[PROBLEM DESCRIPTION] Your job is to copy the data that follows exactly, every line included.

[INFORMATION SHOWN]
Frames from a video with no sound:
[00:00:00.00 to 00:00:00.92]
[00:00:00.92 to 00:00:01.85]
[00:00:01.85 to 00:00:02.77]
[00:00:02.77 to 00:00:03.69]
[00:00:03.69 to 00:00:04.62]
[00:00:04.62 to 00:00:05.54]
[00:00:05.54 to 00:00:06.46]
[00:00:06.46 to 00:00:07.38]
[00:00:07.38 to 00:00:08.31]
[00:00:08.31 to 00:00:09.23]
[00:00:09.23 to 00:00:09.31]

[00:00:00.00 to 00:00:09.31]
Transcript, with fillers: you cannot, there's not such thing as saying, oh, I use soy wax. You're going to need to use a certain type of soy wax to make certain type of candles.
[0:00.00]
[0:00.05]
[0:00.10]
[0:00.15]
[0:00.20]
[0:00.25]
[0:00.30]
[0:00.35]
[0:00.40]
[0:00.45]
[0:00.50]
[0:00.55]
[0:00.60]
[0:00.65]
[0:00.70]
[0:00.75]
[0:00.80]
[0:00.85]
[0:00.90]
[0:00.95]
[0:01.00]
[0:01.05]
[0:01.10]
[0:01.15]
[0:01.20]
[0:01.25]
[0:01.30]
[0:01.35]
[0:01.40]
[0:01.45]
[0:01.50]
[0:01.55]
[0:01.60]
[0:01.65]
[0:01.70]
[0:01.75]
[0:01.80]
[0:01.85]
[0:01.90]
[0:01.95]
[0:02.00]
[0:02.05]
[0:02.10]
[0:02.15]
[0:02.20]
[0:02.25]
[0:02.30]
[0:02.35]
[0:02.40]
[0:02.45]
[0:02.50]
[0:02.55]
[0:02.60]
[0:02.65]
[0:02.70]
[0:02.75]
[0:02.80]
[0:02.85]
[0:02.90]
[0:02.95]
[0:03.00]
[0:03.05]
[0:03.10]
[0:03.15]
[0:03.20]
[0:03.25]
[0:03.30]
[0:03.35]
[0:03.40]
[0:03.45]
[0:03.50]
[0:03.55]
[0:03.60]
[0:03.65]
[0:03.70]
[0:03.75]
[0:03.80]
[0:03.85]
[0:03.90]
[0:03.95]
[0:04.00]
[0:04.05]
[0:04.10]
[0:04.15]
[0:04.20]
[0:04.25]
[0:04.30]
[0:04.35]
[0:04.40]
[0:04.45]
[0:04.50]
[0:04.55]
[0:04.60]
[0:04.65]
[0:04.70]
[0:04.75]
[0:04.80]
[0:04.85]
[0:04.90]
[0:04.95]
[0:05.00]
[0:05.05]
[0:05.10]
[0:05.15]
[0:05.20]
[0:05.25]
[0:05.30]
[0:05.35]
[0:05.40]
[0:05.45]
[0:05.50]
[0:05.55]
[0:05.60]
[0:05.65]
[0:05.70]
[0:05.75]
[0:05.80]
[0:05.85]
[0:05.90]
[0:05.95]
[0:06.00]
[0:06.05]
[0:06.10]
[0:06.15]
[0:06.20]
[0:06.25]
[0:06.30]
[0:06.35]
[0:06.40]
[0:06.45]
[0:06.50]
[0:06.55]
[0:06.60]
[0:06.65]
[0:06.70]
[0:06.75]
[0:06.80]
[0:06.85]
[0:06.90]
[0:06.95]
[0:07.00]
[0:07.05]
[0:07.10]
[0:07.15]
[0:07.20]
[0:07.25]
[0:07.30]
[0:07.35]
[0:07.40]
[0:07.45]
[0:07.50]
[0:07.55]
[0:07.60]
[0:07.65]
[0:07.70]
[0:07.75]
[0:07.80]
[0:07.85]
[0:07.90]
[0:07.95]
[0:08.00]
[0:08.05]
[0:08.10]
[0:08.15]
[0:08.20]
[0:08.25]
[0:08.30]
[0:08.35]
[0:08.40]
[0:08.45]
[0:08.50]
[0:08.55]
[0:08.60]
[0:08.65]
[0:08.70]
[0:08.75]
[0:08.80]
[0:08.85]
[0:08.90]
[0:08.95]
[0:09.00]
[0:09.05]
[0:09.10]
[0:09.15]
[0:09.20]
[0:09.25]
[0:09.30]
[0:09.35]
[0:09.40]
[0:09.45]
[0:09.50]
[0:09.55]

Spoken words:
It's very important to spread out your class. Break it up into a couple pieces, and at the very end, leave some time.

[RESULT BELOW]
Frames from a video with no sound:
[00:00:00.00 to 00:00:00.92]
[00:00:00.92 to 00:00:01.85]
[00:00:01.85 to 00:00:02.77]
[00:00:02.77 to 00:00:03.69]
[00:00:03.69 to 00:00:04.62]
[00:00:04.62 to 00:00:05.54]
[00:00:05.54 to 00:00:06.46]
[00:00:06.46 to 00:00:07.38]
[00:00:07.38 to 00:00:08.31]
[00:00:08.31 to 00:00:09.23]
[00:00:09.23 to 00:00:09.31]

[00:00:00.00 to 00:00:09.31]
Transcript, with fillers: you cannot, there's not such thing as saying, oh, I use soy wax. You're going to need to use a certain type of soy wax to make certain type of candles.
[0:00.00]
[0:00.05]
[0:00.10]
[0:00.15]
[0:00.20]
[0:00.25]
[0:00.30]
[0:00.35]
[0:00.40]
[0:00.45]
[0:00.50]
[0:00.55]
[0:00.60]
[0:00.65]
[0:00.70]
[0:00.75]
[0:00.80]
[0:00.85]
[0:00.90]
[0:00.95]
[0:01.00]
[0:01.05]
[0:01.10]
[0:01.15]
[0:01.20]
[0:01.25]
[0:01.30]
[0:01.35]
[0:01.40]
[0:01.45]
[0:01.50]
[0:01.55]
[0:01.60]
[0:01.65]
[0:01.70]
[0:01.75]
[0:01.80]
[0:01.85]
[0:01.90]
[0:01.95]
[0:02.00]
[0:02.05]
[0:02.10]
[0:02.15]
[0:02.20]
[0:02.25]
[0:02.30]
[0:02.35]
[0:02.40]
[0:02.45]
[0:02.50]
[0:02.55]
[0:02.60]
[0:02.65]
[0:02.70]
[0:02.75]
[0:02.80]
[0:02.85]
[0:02.90]
[0:02.95]
[0:03.00]
[0:03.05]
[0:03.10]
[0:03.15]
[0:03.20]
[0:03.25]
[0:03.30]
[0:03.35]
[0:03.40]
[0:03.45]
[0:03.50]
[0:03.55]
[0:03.60]
[0:03.65]
[0:03.70]
[0:03.75]
[0:03.80]
[0:03.85]
[0:03.90]
[0:03.95]
[0:04.00]
[0:04.05]
[0:04.10]
[0:04.15]
[0:04.20]
[0:04.25]
[0:04.30]
[0:04.35]
[0:04.40]
[0:04.45]
[0:04.50]
[0:04.55]
[0:04.60]
[0:04.65]
[0:04.70]
[0:04.75]
[0:04.80]
[0:04.85]
[0:04.90]
[0:04.95]
[0:05.00]
[0:05.05]
[0:05.10]
[0:05.15]
[0:05.20]
[0:05.25]
[0:05.30]
[0:05.35]
[0:05.40]
[0:05.45]
[0:05.50]
[0:05.55]
[0:05.60]
[0:05.65]
[0:05.70]
[0:05.75]
[0:05.80]
[0:05.85]
[0:05.90]
[0:05.95]
[0:06.00]
[0:06.05]
[0:06.10]
[0:06.15]
[0:06.20]
[0:06.25]
[0:06.30]
[0:06.35]
[0:06.40]
[0:06.45]
[0:06.50]
[0:06.55]
[0:06.60]
[0:06.65]
[0:06.70]
[0:06.75]
[0:06.80]
[0:06.85]
[0:06.90]
[0:06.95]
[0:07.00]
[0:07.05]
[0:07.10]
[0:07.15]
[0:07.20]
[0:07.25]
[0:07.30]
[0:07.35]
[0:07.40]
[0:07.45]
[0:07.50]
[0:07.55]
[0:07.60]
[0:07.65]
[0:07.70]
[0:07.75]
[0:07.80]
[0:07.85]
[0:07.90]
[0:07.95]
[0:08.00]
[0:08.05]
[0:08.10]
[0:08.15]
[0:08.20]
[0:08.25]
[0:08.30]
[0:08.35]
[0:08.40]
[0:08.45]
[0:08.50]
[0:08.55]
[0:08.60]
[0:08.65]
[0:08.70]
[0:08.75]
[0:08.80]
[0:08.85]
[0:08.90]
[0:08.95]
[0:09.00]
[0:09.05]
[0:09.10]
[0:09.15]
[0:09.20]
[0:09.25]
[0:09.30]
[0:09.35]
[0:09.40]
[0:09.45]
[0:09.50]
[0:09.55]

Spoken words:
It's very important to spread out your class. Break it up into a couple pieces, and at the very end, leave some time.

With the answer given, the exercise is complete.